In their introduction the authors write with the calm, inner confidence of explorers who have traveled throughout this territory and know every inch of its landscape:

“This book challenges a longstanding and deeply ingrained belief in Shakespearean studies that The Tempest – long supposed to be Shakespeare’s last play – was not written until 1611. In the course of investigating this proposition, which has not received the critical inquiry it deserves, a number of subsidiary and closely related interpretative puzzles come sharply into focus. These include the play’s sources of New World imagery; its festival symbolism and structure; its relationship to William Strachey’s True Repertory account of the 1609 Bermuda wreck of the Sea Venture (not published until 1625); and ultimately the tangled history of how and why scholars have for so long misunderstood these matters … Our book hopes to explore new vistas in Tempest scholarship… ”
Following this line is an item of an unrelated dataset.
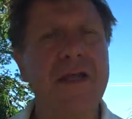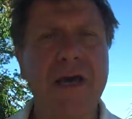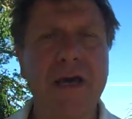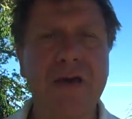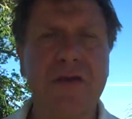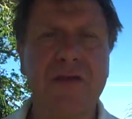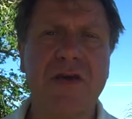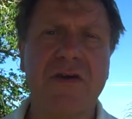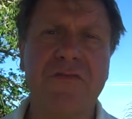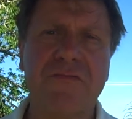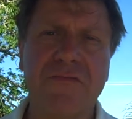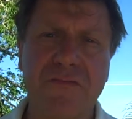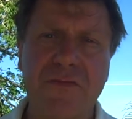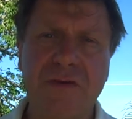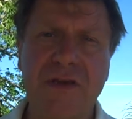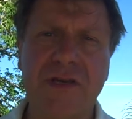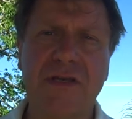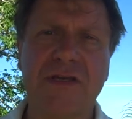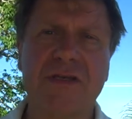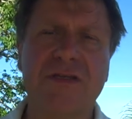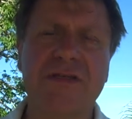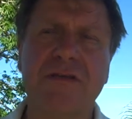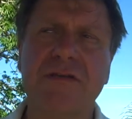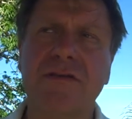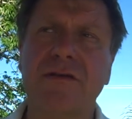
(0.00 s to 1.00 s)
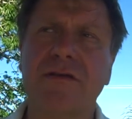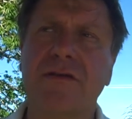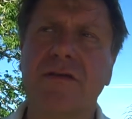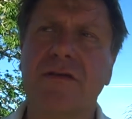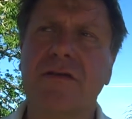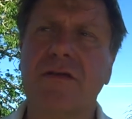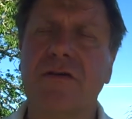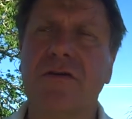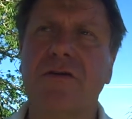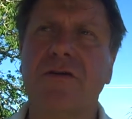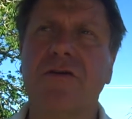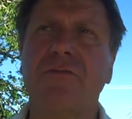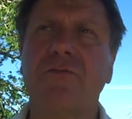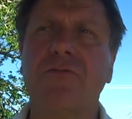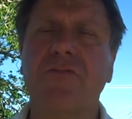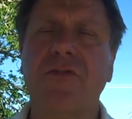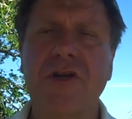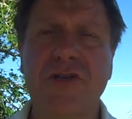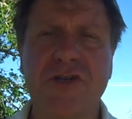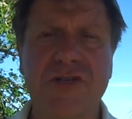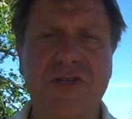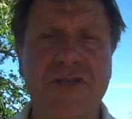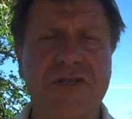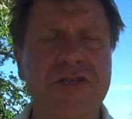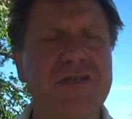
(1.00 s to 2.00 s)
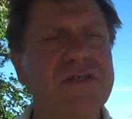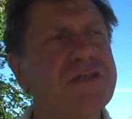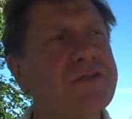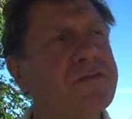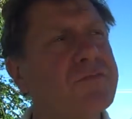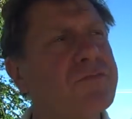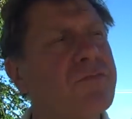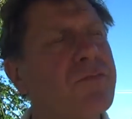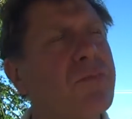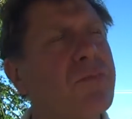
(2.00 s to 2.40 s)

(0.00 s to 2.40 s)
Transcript: how that feeds prejudice.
William S. Niederkorn, formerly an editor at The New York Times and now writing criticism for The Brooklyn Rail, has contributed a fine introduction — although I must add that “Prospero’s exit” is, in my view, a late addition to the play by Oxford, written between 1601 and 1603, when he had agreed to an obliteration of his identity as Shakespeare. (See editor Bill Boyle’s take on it in A Poet’s Rage, his new collection of Oxfordian essays, where he compares Prospero’s epilogue with Sonnet 120.) Meanwhile we can certainly agree with Niederkorn that the reverberations from this Stritmatter-Kositsky book “should be seismic for Shakespeare scholars.”

(And on a more personal level, I would like to congratulate Roger and Lynne for their determination and hard work over the past several years, enabling them to produce a landmark publication. Bravo!)